A young woman's heart for helpless animals has led her to providing a safe haven and second chance for Horowhenua's vulnerable hatchlings and injured birds.
Shantel Nicholson 19, who has hopes of becoming a vet nurse, has been rehabilitating birds for years but launched the charity Animal Adventures in March last year.
Since then, members of the public contact Shantel through her Animal Adventures Facebook page and either deliver the helpless birds to her Koputaora base or she picks them up.
However, the compassionate teen said the community has been less forth coming with donations towards the care of the birds.
With up to 25 birds in her care at any one time, the cost is beginning to take its toll.
She said if an injured bird has needs greater than her ability, then it's taken to the vet, and the cost is often paid for by her parents.
"Mum and dad aren't too impressed but the birds are so helpless, I can't say no."
Currently Animal Adventures is the only local charity where non-native birds can be rehabilitated. It receives between four and five birds per week.
Shantel can raise and release the tiniest of nestlings, small, pink, bald and unable to survive on their own. By keeping them warm and syringe feeding them every 15-20 minutes, they grow and are successfully released into the wild.
Fledglings that are not as young, but are unable to feed themselves or fly, are kept safe in cages until they can or are independent.
Most fledglings brought to her have been ditched, fallen out of their nests or have been hurt by cats.
Shantel said she has an 80 per cent survival rate and the only birds that don't make it are the ones with injuries too extensive or infected.

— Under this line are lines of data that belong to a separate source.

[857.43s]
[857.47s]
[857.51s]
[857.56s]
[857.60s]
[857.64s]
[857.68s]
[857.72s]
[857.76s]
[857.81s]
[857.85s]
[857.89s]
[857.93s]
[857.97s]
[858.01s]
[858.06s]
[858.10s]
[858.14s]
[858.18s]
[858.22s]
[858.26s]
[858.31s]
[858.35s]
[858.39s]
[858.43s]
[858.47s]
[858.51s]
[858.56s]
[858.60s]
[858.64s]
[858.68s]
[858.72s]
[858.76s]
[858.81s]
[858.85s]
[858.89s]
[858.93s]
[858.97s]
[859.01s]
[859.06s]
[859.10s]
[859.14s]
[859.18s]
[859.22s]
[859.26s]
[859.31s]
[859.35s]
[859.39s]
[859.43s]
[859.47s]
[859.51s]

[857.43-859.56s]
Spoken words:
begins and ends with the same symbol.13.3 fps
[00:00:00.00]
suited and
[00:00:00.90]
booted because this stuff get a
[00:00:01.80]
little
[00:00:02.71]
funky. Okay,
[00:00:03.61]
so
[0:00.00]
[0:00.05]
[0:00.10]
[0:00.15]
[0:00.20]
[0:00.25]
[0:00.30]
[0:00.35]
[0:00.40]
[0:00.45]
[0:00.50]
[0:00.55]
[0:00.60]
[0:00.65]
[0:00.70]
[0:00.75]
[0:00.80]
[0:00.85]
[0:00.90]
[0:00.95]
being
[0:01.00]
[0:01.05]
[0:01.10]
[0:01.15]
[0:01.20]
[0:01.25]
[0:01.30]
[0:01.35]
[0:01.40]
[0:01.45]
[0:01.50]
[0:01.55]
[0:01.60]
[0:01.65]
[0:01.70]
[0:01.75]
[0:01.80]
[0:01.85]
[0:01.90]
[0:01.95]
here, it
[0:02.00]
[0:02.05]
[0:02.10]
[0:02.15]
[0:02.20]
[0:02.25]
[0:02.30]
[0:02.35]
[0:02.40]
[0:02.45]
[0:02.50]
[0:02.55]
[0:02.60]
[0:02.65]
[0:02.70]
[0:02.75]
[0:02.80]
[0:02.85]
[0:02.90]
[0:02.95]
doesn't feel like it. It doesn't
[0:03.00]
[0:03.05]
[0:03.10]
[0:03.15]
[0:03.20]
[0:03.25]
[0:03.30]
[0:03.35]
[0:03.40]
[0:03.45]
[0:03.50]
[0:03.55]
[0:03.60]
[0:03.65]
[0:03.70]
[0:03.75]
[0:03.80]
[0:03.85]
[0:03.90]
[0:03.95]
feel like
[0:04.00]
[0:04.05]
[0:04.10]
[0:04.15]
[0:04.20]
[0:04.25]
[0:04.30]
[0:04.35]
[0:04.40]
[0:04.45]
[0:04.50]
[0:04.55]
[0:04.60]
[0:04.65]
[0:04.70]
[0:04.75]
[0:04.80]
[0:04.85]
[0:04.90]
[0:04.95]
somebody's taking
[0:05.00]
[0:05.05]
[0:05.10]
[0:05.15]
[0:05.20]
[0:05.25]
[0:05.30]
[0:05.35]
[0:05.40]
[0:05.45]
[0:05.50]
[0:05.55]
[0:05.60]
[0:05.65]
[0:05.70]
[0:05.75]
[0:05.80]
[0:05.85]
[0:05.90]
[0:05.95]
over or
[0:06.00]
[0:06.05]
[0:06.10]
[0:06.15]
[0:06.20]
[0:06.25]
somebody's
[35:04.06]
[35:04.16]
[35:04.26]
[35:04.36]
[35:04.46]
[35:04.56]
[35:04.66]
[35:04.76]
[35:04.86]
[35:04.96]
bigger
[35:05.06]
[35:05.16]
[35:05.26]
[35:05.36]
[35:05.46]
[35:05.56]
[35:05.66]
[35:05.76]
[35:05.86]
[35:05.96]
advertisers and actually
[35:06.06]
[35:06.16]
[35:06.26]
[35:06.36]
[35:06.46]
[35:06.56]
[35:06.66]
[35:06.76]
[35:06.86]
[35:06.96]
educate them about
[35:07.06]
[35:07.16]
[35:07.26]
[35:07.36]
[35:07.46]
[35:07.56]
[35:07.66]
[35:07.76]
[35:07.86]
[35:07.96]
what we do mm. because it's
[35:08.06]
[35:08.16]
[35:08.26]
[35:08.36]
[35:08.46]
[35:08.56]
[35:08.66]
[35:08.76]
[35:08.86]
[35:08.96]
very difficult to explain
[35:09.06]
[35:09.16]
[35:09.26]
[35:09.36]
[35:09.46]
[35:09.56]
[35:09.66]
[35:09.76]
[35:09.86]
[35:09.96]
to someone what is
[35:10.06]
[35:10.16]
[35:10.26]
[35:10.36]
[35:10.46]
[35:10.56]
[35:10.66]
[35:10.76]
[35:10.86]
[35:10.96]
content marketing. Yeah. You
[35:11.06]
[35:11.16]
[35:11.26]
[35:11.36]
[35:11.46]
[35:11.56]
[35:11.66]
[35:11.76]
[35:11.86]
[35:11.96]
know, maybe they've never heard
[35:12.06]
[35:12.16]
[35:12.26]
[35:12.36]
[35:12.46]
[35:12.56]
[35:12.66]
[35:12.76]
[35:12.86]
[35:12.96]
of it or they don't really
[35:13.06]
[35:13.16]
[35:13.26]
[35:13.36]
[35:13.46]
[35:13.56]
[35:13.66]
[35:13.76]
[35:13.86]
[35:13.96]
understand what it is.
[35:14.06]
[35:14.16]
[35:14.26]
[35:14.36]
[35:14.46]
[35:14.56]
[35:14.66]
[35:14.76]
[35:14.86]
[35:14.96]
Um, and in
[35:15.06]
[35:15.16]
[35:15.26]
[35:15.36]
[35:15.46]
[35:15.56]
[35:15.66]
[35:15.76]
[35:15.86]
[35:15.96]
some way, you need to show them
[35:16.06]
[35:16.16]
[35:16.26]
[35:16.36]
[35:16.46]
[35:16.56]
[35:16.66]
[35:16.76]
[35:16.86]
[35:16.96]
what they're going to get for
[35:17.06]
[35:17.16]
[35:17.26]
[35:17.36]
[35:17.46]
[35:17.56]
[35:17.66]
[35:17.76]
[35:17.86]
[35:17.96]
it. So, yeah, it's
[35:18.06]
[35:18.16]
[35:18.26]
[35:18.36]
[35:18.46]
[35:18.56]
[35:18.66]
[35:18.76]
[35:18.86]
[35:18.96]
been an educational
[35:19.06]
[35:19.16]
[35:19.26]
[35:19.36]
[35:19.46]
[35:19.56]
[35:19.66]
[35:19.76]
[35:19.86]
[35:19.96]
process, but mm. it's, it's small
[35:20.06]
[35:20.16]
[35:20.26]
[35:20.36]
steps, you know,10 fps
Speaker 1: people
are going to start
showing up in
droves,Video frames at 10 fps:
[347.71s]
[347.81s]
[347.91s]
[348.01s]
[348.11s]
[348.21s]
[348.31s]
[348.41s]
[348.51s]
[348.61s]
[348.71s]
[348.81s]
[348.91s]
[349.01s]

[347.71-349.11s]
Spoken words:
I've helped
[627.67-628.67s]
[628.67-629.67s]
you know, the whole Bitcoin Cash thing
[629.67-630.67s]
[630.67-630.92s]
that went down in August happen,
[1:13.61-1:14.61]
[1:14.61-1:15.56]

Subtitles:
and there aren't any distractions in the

The young woman's compassion has seen her parents' home and gardens become a haven for bird life. Rehabilitated chickens run around healthy and free, saved from lives as battery hens.
Ducks that can't fly due to a birth defect called angel's wing, also find sanctuary at Animal Adventures.
A starling saved from a certain death, sticks close to the house and often lands on your shoulder.
Shantel said it was brought in after falling from the nest and sustaining extensive bruising.
"We just released him the other day but he's a bit too tame which we generally try to avoid as it's not a good thing in the wild, but he is now a happy and healthy little miracle," she said.
Shantel's facility has a limited capacity with room for a maximum of 25 birds at any one time.
However, there is room for increased capacity but no funds to take care of more birds or to purchase the materials needed to expand.
She said alongside more aviaries and enclosures, her short term dream would be to have her own bird hospital.
"A little shed that can house all the birds I am caring for so they aren't in my bedroom at night," she said.
If you would like to help Shantel and the hundreds of birds she saves each year, donations towards vet fees, or gifts of syringes, tissue paper, newspaper, bird food, containers, cages, or mesh for enclosures would all be greatly appreciated.
Shantel is hoping to go to veterinary school so she can treat the injured birds on her own one day.
"Animals are my passion, they are my life and that's never going to change," she said.